Volume 1 Page 210
“PSYCHOPHOBIA” IN RUSSIA
[Banner of Light, Boston, Vol. XXXIX, No. 5, April 29, 1876, p. 8]
To the Editor of the Banner of Light:
Dear Sir,—I have received from St. Petersburg the protests of Professor Butleroff and the Honorable Alexander Aksakoff, with a request from the latter gentleman that I will translate for our spiritual papers their just criticisms upon the action of the University Commission for the investigation of spiritual phenomena. I forward you the Butleroff paper.
The Commission has acted so unfairly at the preliminary séances, that these two gentlemen have declined to have anything more to do with it. Dr. Slade was about to sail for Europe under a contract to place himself at the disposal of the Commission (God help him!) but by the last mail instructions have been received by us to terminate this contract and make a new one. Dr. Slade having consented to the terms, will visit St.

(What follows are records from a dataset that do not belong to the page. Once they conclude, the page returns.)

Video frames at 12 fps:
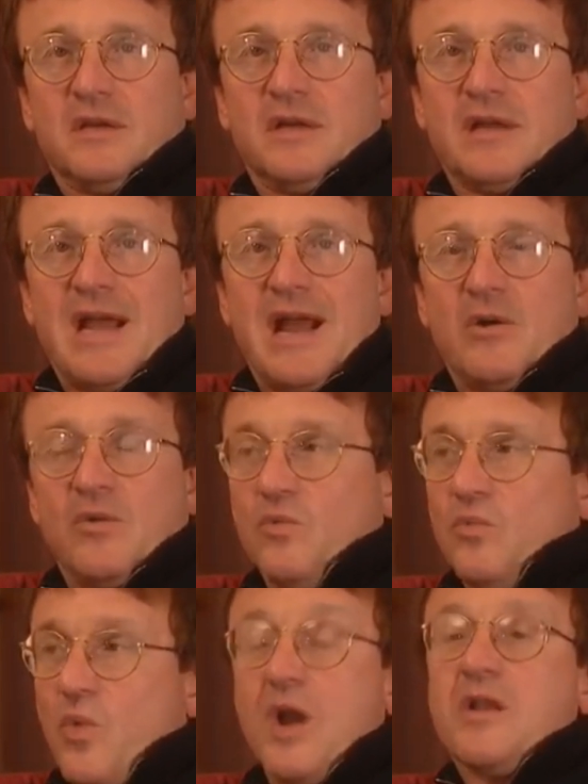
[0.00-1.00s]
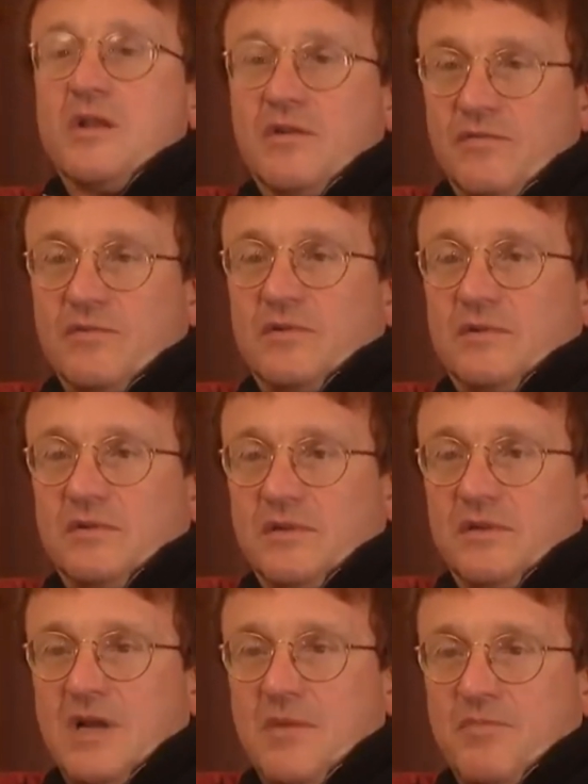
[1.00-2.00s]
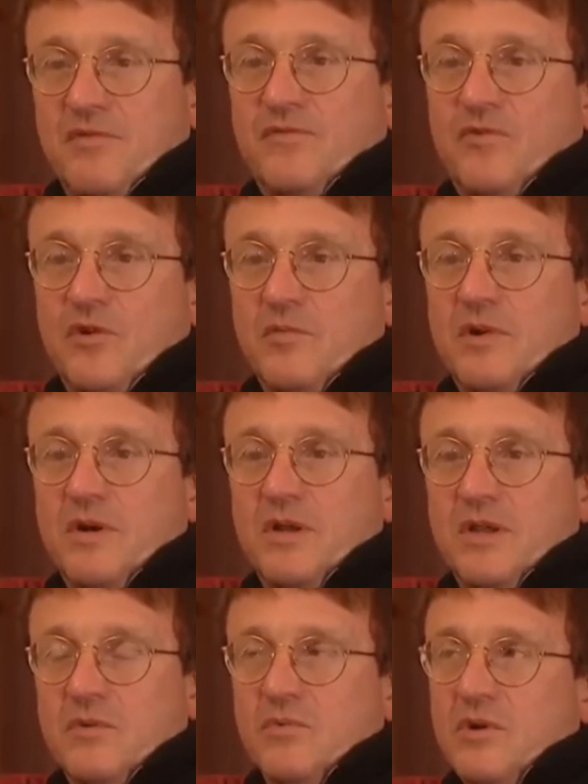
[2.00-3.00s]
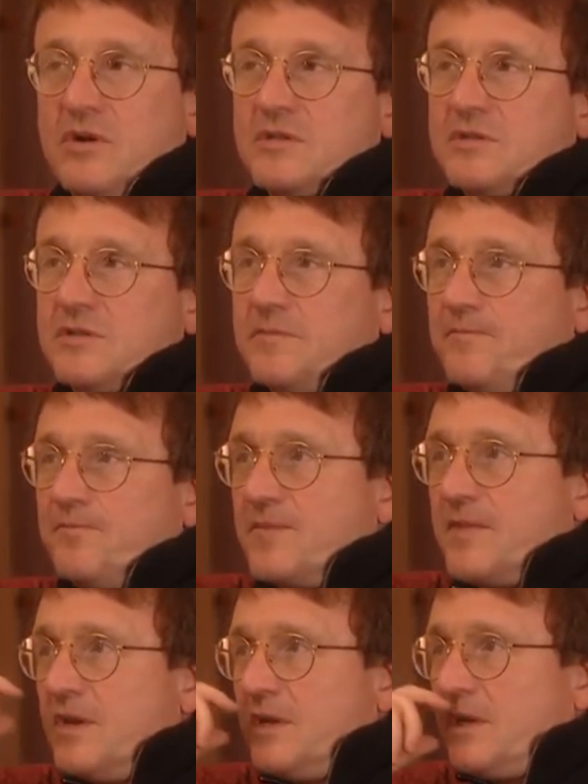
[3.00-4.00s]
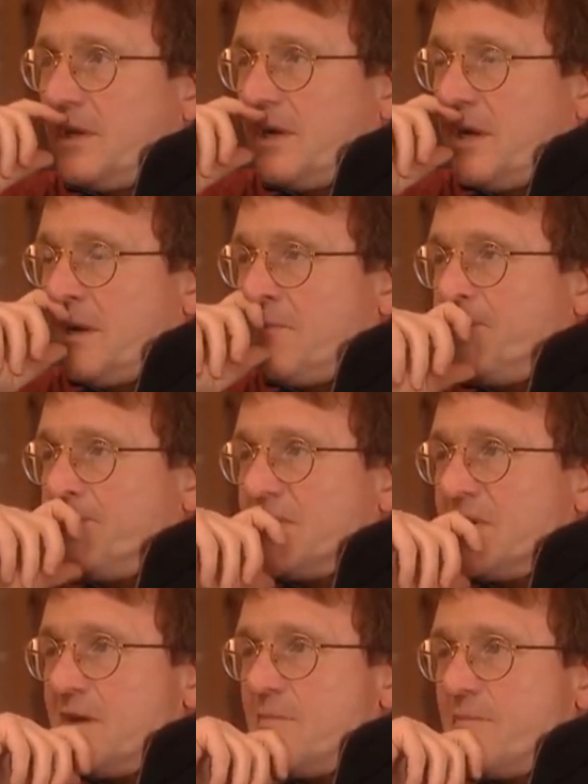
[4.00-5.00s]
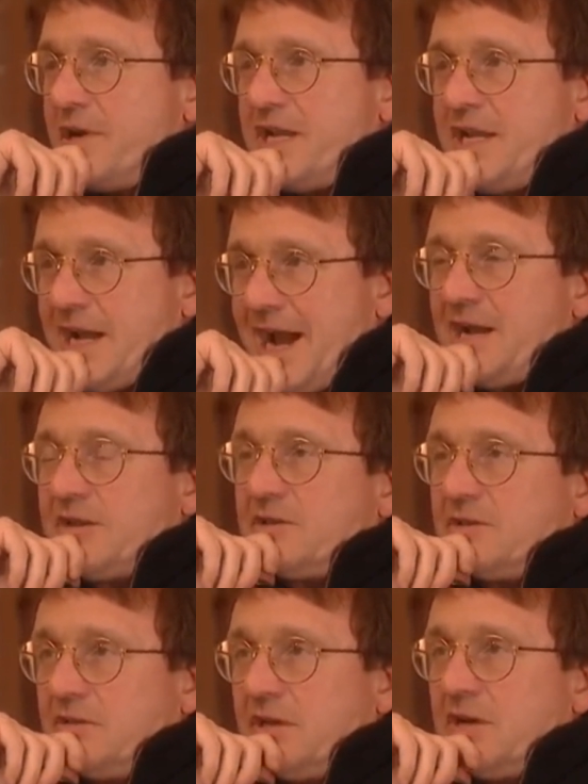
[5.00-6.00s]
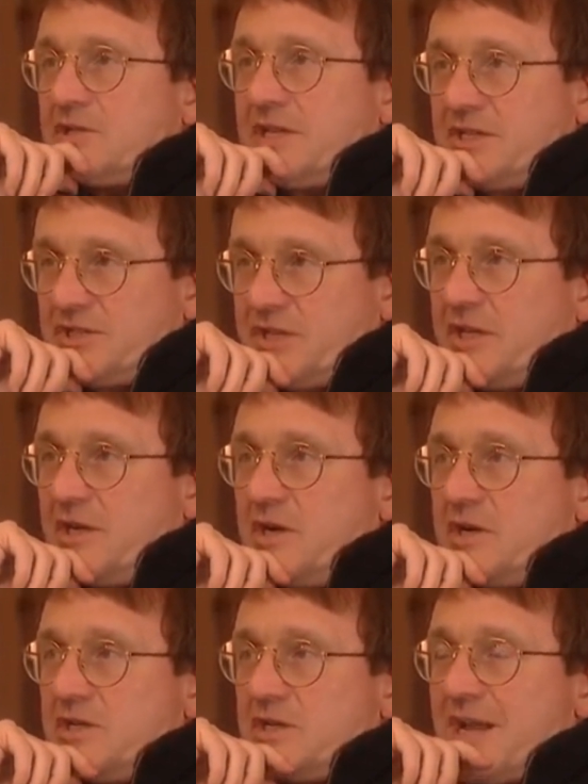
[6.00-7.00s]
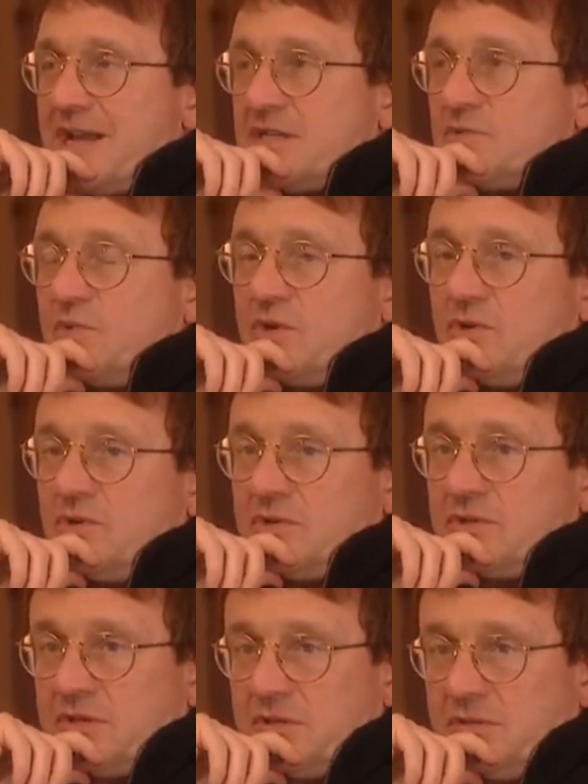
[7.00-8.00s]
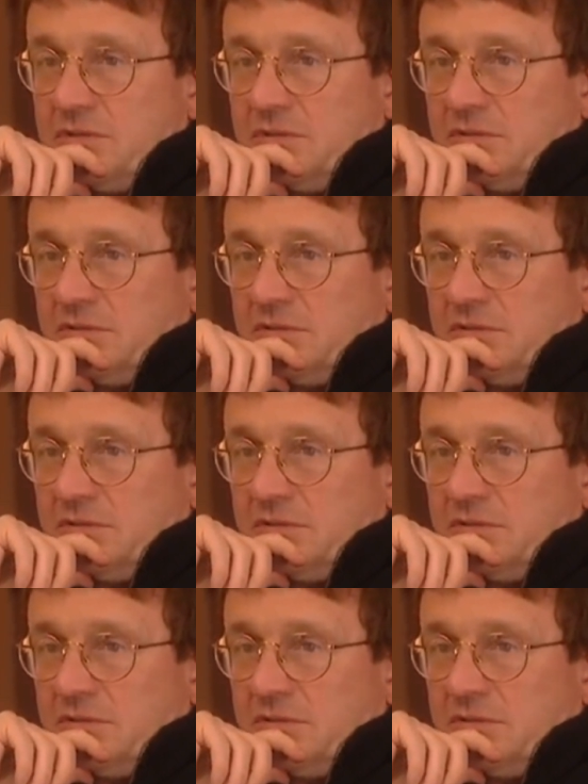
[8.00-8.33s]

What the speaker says: how wonderful a performer he was. But he had those insecurities, as we all do.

Petersburg, but will not have anything to do with the Commission.
I deeply regret that Russian men of science should have shown themselves as narrow-minded and unfair as the Willis persecutors of 1857, and the lofty souls of the Royal Society, who declined the invitation of the Dialectical Society.

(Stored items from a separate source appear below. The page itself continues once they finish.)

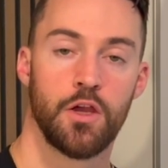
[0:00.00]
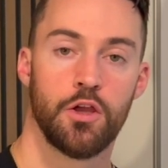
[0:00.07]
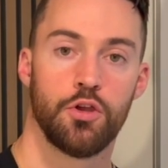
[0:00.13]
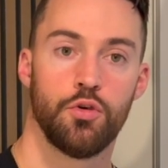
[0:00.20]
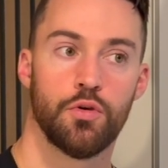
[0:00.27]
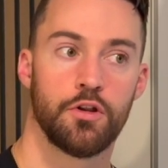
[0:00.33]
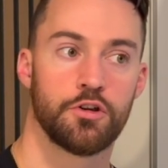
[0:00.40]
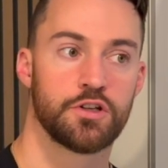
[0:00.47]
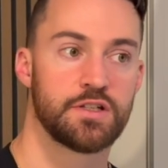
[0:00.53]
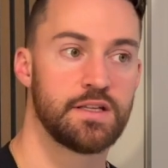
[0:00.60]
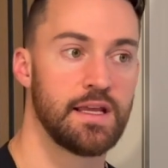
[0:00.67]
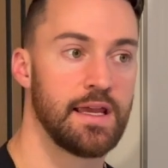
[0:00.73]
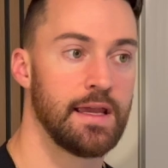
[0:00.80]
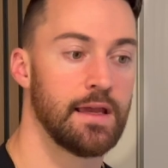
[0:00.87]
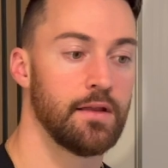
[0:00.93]
You
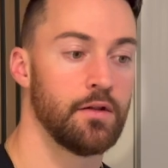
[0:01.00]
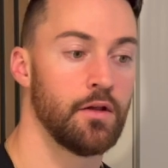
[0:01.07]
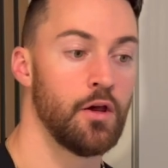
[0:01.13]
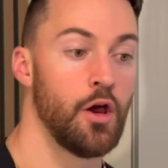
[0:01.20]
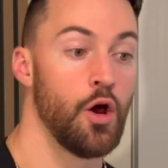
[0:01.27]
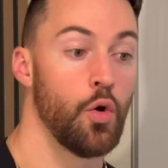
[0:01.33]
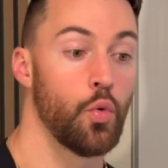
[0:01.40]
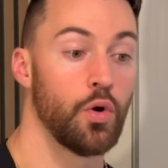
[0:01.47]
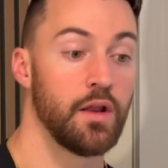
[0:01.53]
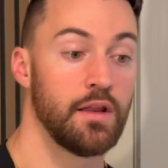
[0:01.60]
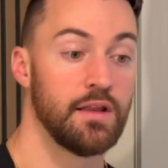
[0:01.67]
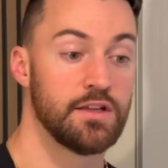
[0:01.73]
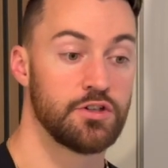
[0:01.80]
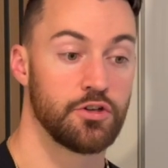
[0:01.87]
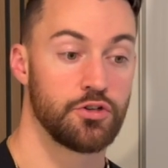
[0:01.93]
understand what it
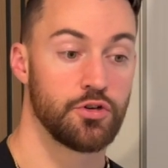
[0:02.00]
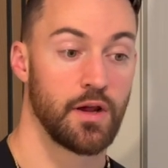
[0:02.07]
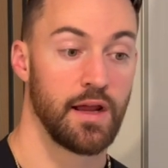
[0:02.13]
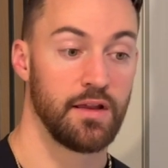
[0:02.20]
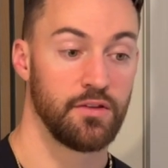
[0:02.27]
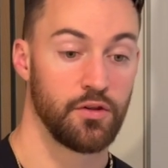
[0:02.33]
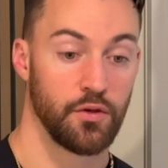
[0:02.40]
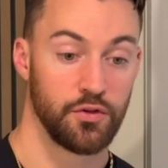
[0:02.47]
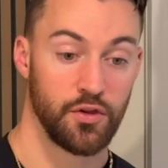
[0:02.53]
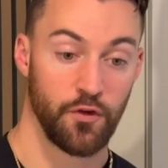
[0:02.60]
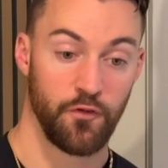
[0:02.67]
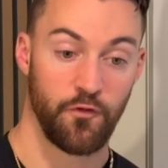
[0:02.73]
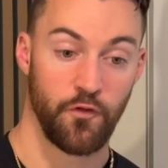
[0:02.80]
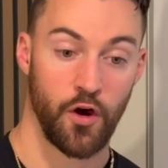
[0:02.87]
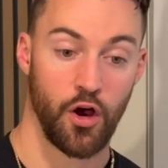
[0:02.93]
is you're trying to
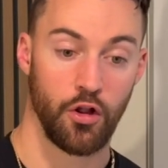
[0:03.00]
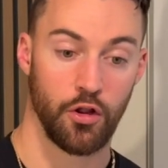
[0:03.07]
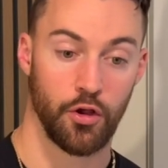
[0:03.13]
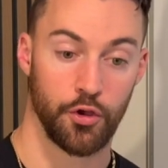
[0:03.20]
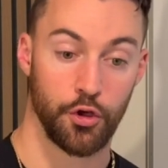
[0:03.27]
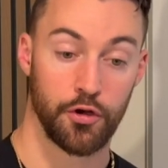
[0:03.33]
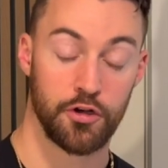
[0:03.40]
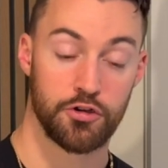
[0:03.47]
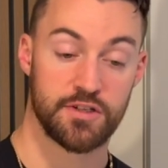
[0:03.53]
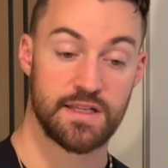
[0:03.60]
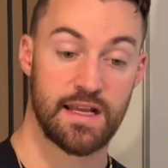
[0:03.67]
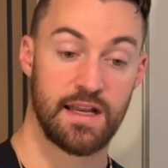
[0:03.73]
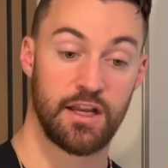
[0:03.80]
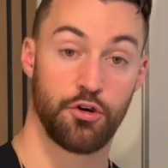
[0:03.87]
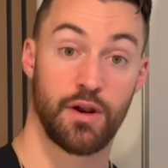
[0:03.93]
follow. You're
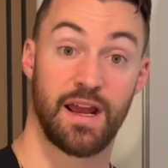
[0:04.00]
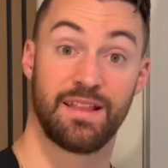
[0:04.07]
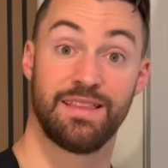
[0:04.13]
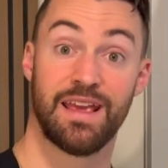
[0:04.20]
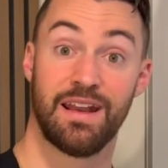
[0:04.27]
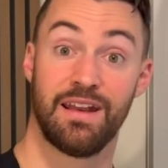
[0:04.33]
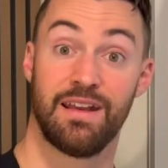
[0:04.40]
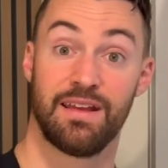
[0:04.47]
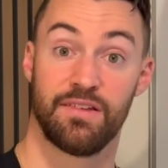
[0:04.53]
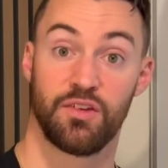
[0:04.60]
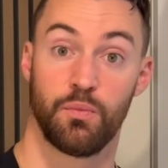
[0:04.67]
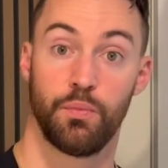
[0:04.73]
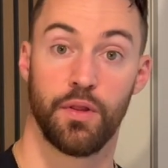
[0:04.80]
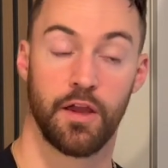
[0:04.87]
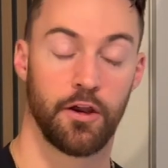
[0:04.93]
understanding your identity as a
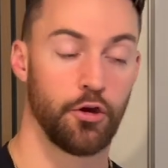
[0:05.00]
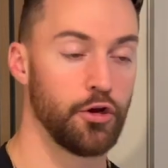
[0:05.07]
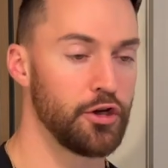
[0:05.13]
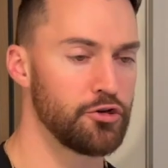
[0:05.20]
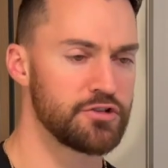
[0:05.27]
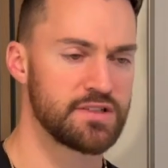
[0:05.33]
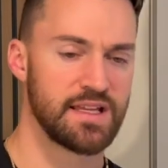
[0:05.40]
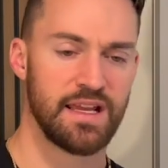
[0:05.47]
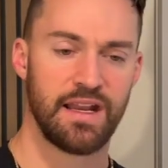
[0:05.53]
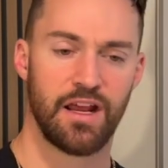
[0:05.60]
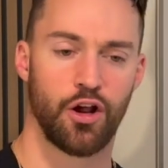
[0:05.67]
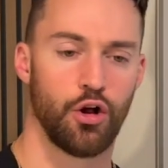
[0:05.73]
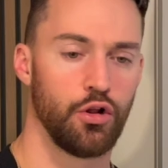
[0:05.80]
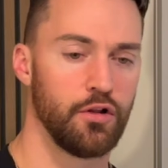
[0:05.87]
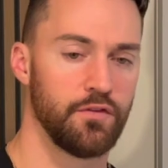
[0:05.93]
player. You're understanding
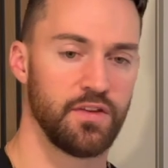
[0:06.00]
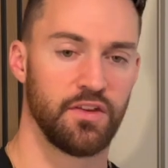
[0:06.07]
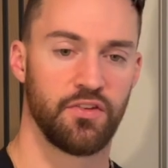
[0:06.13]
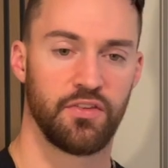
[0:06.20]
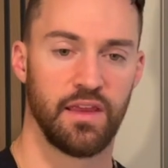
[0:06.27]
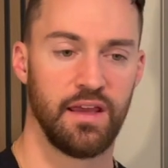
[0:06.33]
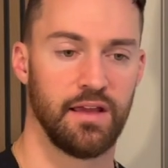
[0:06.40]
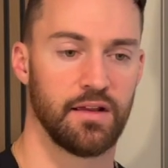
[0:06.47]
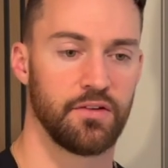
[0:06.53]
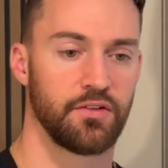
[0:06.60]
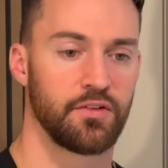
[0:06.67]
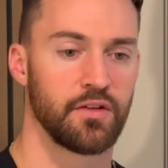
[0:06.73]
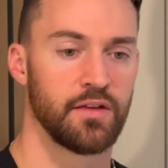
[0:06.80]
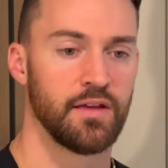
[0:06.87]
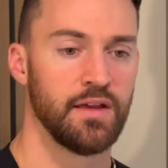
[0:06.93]
all of these things.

The documents appear in Russian, in the official journals of St. Petersburg. The evidence seems to show that the epidemic which, for the lack of another name, I propose to call PSYCHOPHOBIA, has attacked the scientists of my country as soon as the investigation of phenomenal Spiritualism and mediumism threatened to turn successful.
H. P. BLAVATSKY.
New York, April 21st, 1876.
[This article is followed by H.P.B.’s translation of Prof. Butleroff’s Paper addressed to the Commission appointed by the Society of Physical Sciences of the St. Petersburg University for the investigation of the spiritual phenomena. At one point, H.P.B. appended the following outspoken footnote:]
If I did not have it from Mr. Aksakoff himself, I would have been disposed to indignantly deny the charge that Russian scientists could stoop to the dirty methods of the police-spy. They had so little confidence, it appears, in their own experience and their ingenious apparatus, that they posted persons not officially connected with the Commission to peep through cracks and key holes!